*** Stored data ***

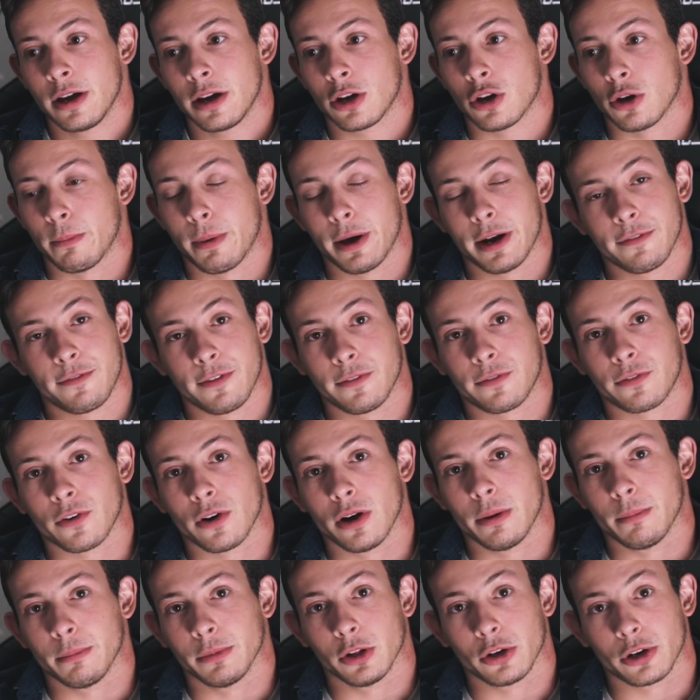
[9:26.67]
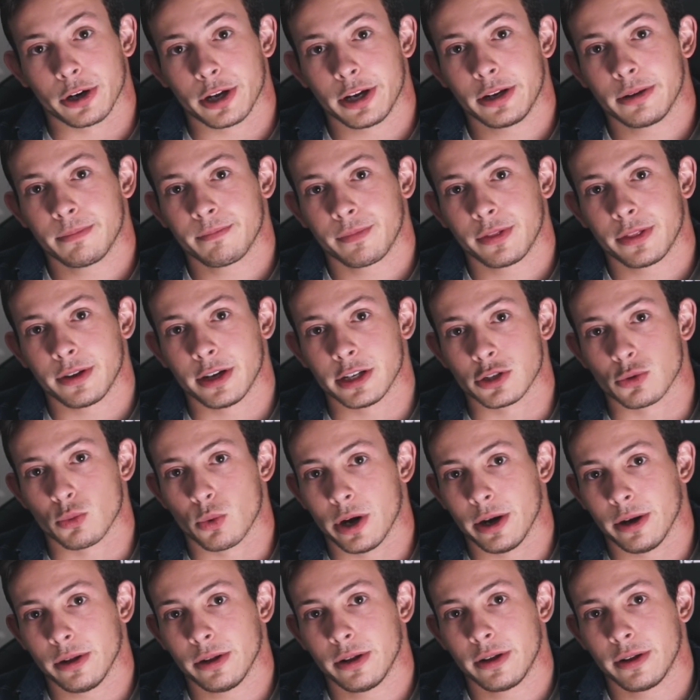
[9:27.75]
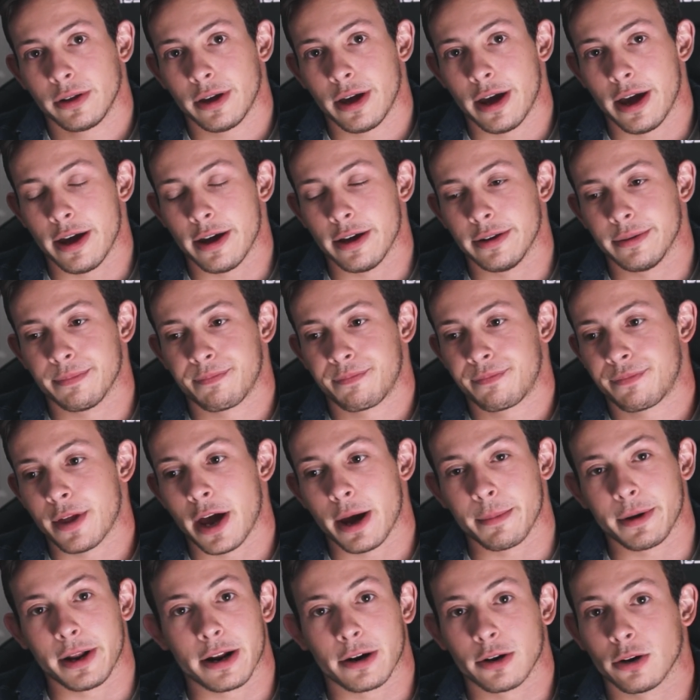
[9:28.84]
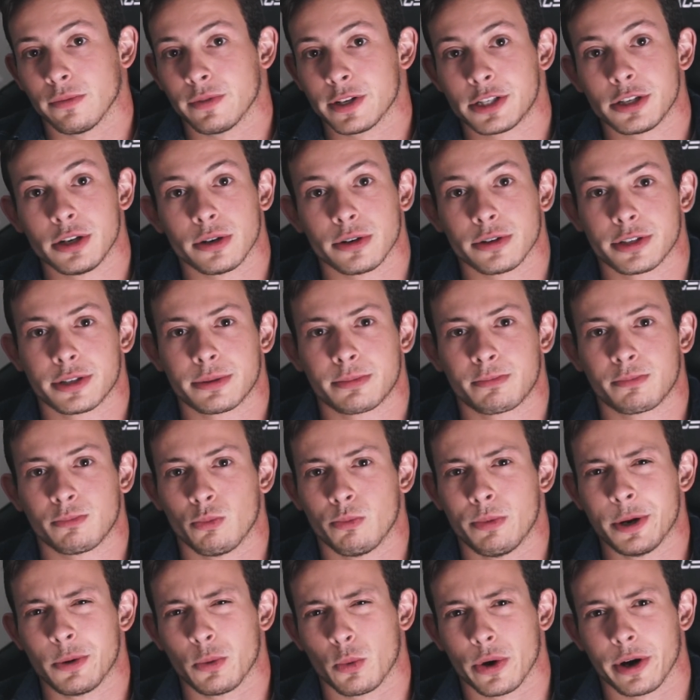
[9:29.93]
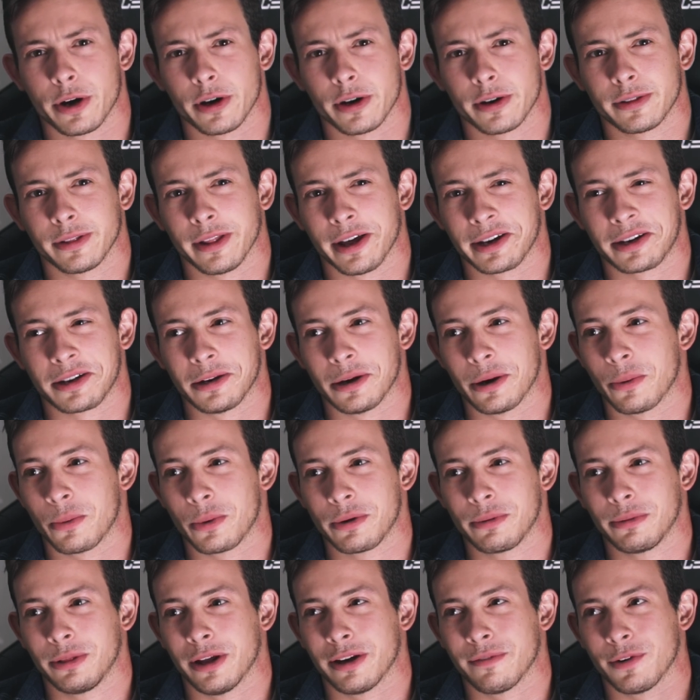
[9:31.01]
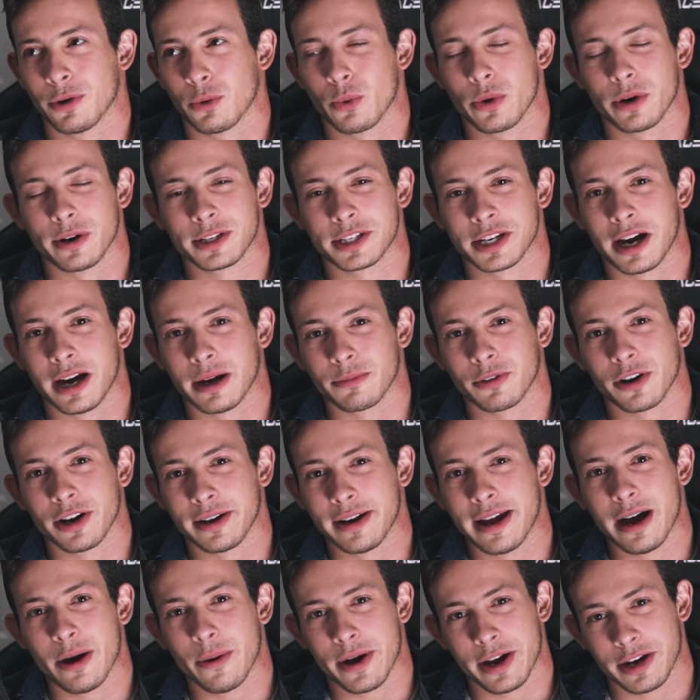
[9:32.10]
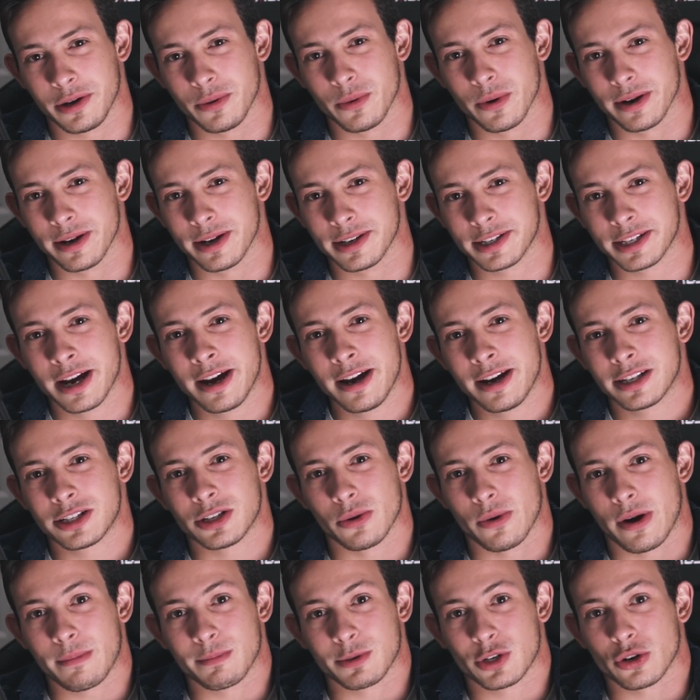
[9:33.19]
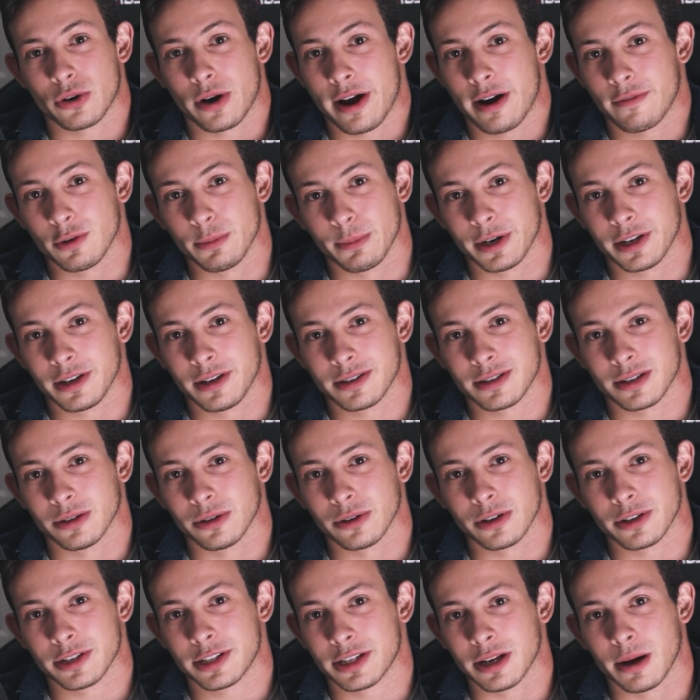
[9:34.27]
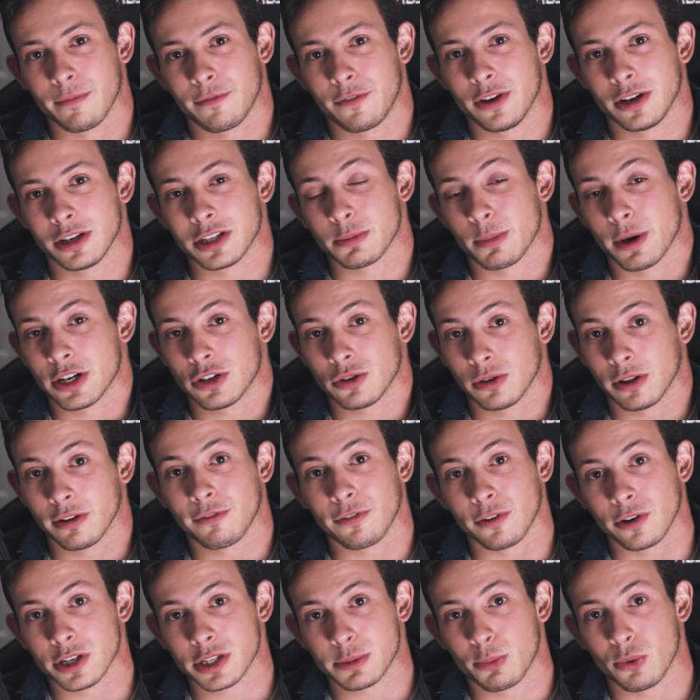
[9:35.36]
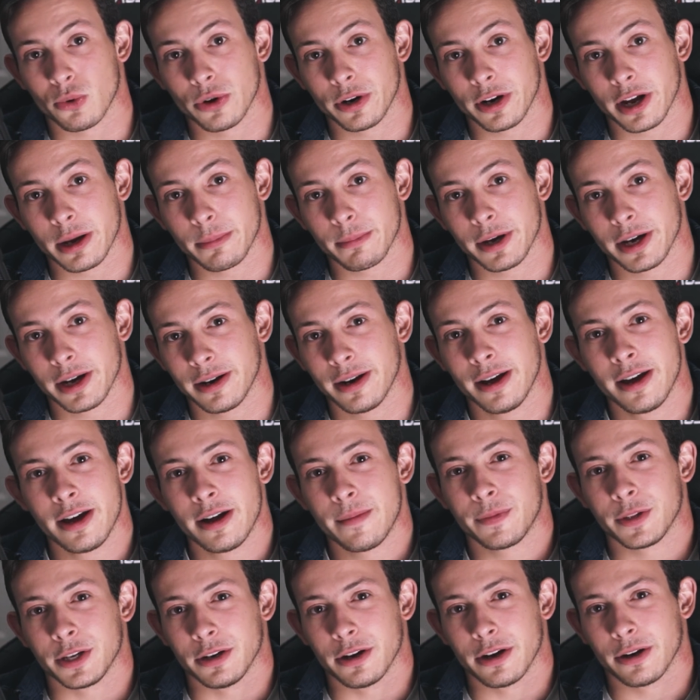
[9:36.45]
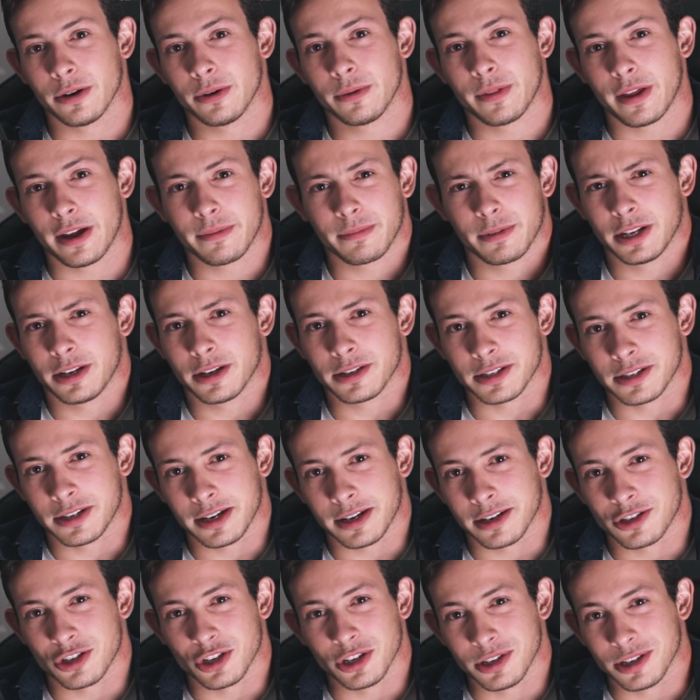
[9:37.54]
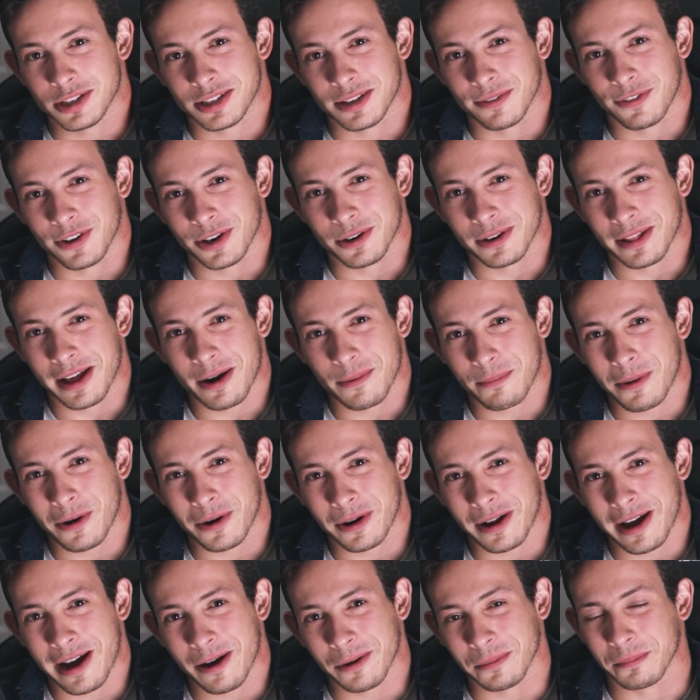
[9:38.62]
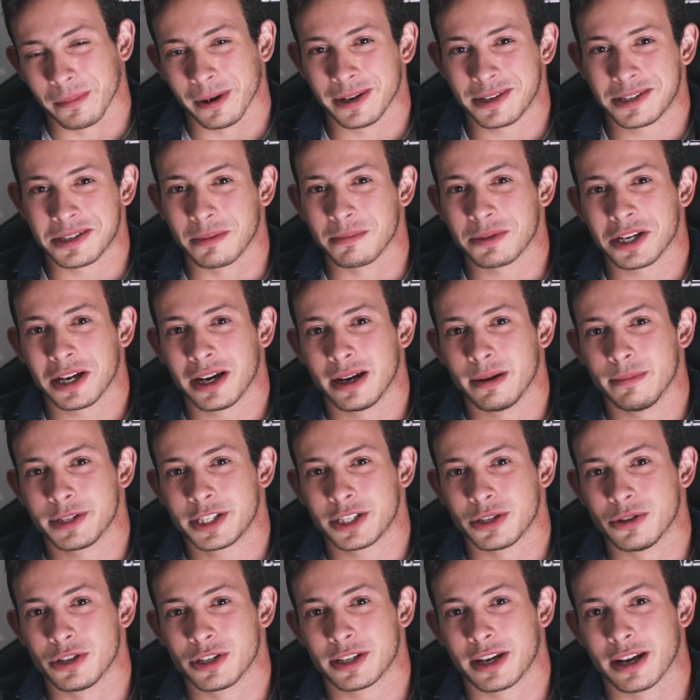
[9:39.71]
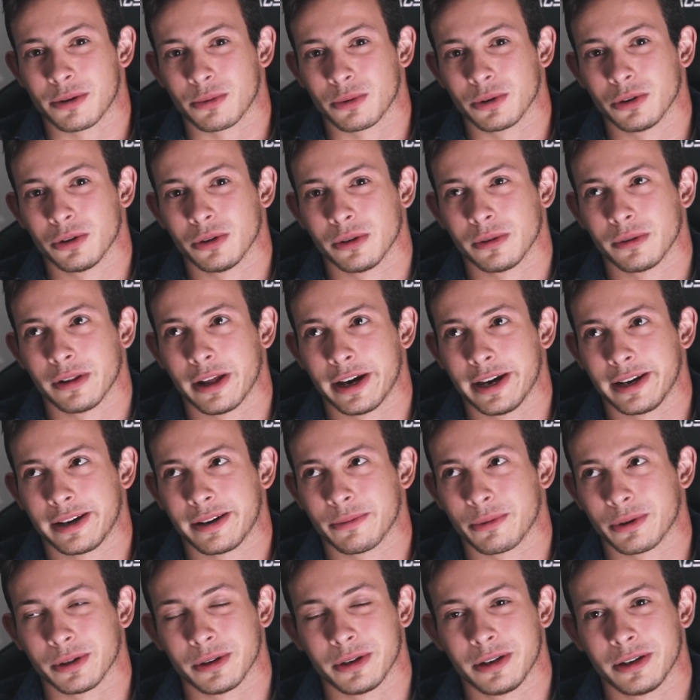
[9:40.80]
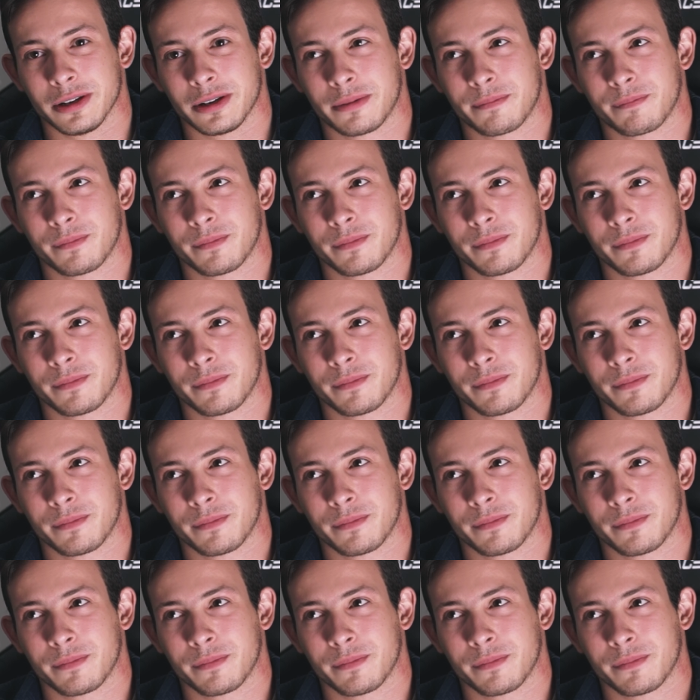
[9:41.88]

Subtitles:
could benefit from learning as well. And I mean, I don't know, this year's been weird. Like, we live in a weird time right now anyways. So I'm sure everybody has learned something, especially the first point I made. It doesn't take a genius to figure that part out, but sometimes you just get really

*** End of Stored data ***

*What the task asks*:
Could you copy every record exactly, without the pictures?

*Answer section*:
[9:26.67]
[9:27.75]
[9:28.84]
[9:29.93]
[9:31.01]
[9:32.10]
[9:33.19]
[9:34.27]
[9:35.36]
[9:36.45]
[9:37.54]
[9:38.62]
[9:39.71]
[9:40.80]
[9:41.88]

Subtitles:
could benefit from learning as well. And I mean, I don't know, this year's been weird. Like, we live in a weird time right now anyways. So I'm sure everybody has learned something, especially the first point I made. It doesn't take a genius to figure that part out, but sometimes you just get really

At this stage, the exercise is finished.